(Requirement): The task calls for each record to be given again unchanged, minus any pictures.

(Material for the task):
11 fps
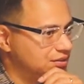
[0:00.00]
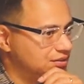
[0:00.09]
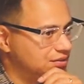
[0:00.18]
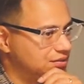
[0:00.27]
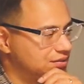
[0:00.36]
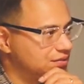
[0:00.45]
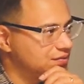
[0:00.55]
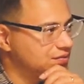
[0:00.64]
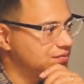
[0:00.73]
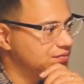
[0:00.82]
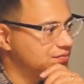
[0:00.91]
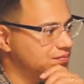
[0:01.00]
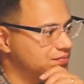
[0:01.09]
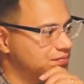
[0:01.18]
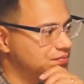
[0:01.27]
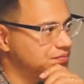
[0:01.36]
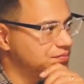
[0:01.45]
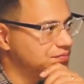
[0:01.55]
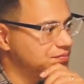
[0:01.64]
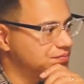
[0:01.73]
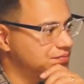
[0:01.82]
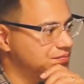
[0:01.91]

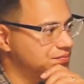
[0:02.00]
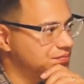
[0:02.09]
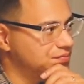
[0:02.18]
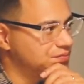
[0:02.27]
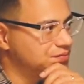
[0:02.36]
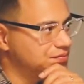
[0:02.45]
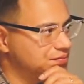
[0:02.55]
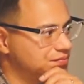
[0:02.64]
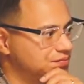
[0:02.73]
(not speaking)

(Response area):
11 fps
[0:00.00]
[0:00.09]
[0:00.18]
[0:00.27]
[0:00.36]
[0:00.45]
[0:00.55]
[0:00.64]
[0:00.73]
[0:00.82]
[0:00.91]
[0:01.00]
[0:01.09]
[0:01.18]
[0:01.27]
[0:01.36]
[0:01.45]
[0:01.55]
[0:01.64]
[0:01.73]
[0:01.82]
[0:01.91]

[0:02.00]
[0:02.09]
[0:02.18]
[0:02.27]
[0:02.36]
[0:02.45]
[0:02.55]
[0:02.64]
[0:02.73]
(not speaking)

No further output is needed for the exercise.